SpectreRF is an option to the Spectre Circuit Simulator from Cadence Design Systems. It adds a series of analyses that are particularly useful for RF circuits to the basic capabilities of Spectre.  SpectreRF was first released in 1996 and was notable for three reasons. First, it was arguably the first RF simulator in that it was the first to be designed for large bipolar and CMOS RF circuits; it used shooting methods as its base algorithm; and it pioneered the use of Krylov subspace methods. The use of shooting methods gave SpectreRF remarkable robustness and the Krylov methods gave it capacity that was roughly 100 times greater than existing simulators at the time. Previously such simulators were designed to simulate very small GaAs integrated circuits and hybrids. These simulators were based on harmonic balance and could reliably simulate circuits with tens of transistors whereas SpectreRF could simulate circuits with thousands of transistors.

SpectreRF added the Periodic Steady State and Periodic small-signal analyses to Spectre. The Periodic Steady-State or PSS analysis directly computed the periodic steady-state response of a circuit. The periodic small-signal analyses use the periodic steady-state solution as a periodically time-varying operating point and linearize the circuit about that operating point and then computes the response of the circuit to small perturbation sources. Effectively they build a periodically time-varying linear model of the circuit. This is significant as periodically time-varying linear models, unlike the time-invariant linear models used by the traditional small-signal analyses (AC and noise) exhibit frequency conversion. SpectreRF pioneered a variety of periodic small-signal analyses, including periodic AC (pac), periodic noise (pnoise), periodic transfer function (), periodic s-parameter (psp) and periodic stability (pstb).

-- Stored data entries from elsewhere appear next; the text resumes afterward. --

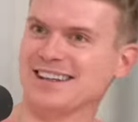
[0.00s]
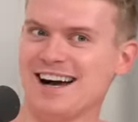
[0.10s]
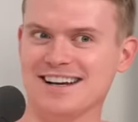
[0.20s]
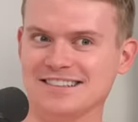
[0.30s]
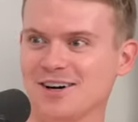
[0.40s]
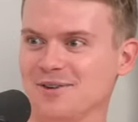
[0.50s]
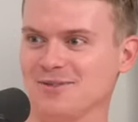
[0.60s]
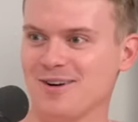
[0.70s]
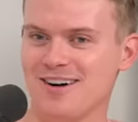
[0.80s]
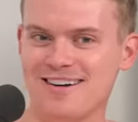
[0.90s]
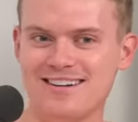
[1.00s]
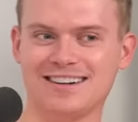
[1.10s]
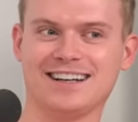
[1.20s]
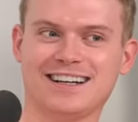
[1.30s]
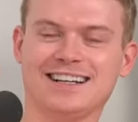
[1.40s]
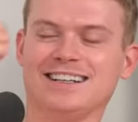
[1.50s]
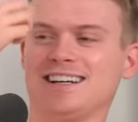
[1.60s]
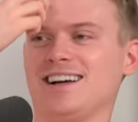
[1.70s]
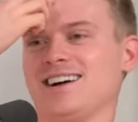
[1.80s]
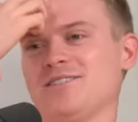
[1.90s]
lineup. What?
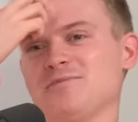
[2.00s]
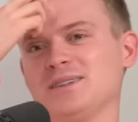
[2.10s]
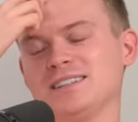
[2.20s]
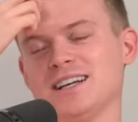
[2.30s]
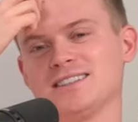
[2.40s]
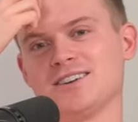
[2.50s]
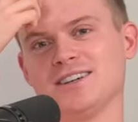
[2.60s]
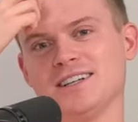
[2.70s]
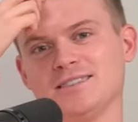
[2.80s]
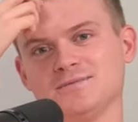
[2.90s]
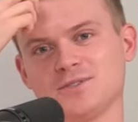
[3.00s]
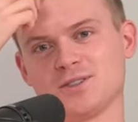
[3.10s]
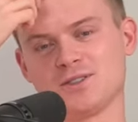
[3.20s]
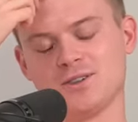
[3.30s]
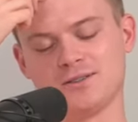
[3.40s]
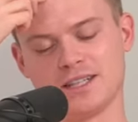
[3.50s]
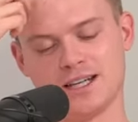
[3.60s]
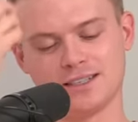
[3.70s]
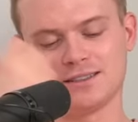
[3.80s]
Um, um, but yeah, sorry. Just thought of that.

After its introduction, SpectreRF quickly became the dominant simulator for RF integrated circuits, and was instrumental in establishing Spectre as the most popular circuit simulator for integrated circuits. Eventually the dominance of SpectreRF faded as the use of Krylov subspace methods propagated to other simulators, particularly those based on harmonic balance. SpectreRF now provides harmonic balance in addition to shooting methods, both of which are accelerated using Krylov subspace methods.

SpectreRF was developed by Ken Kundert, Jacob White, and Ricardo Telichevesky.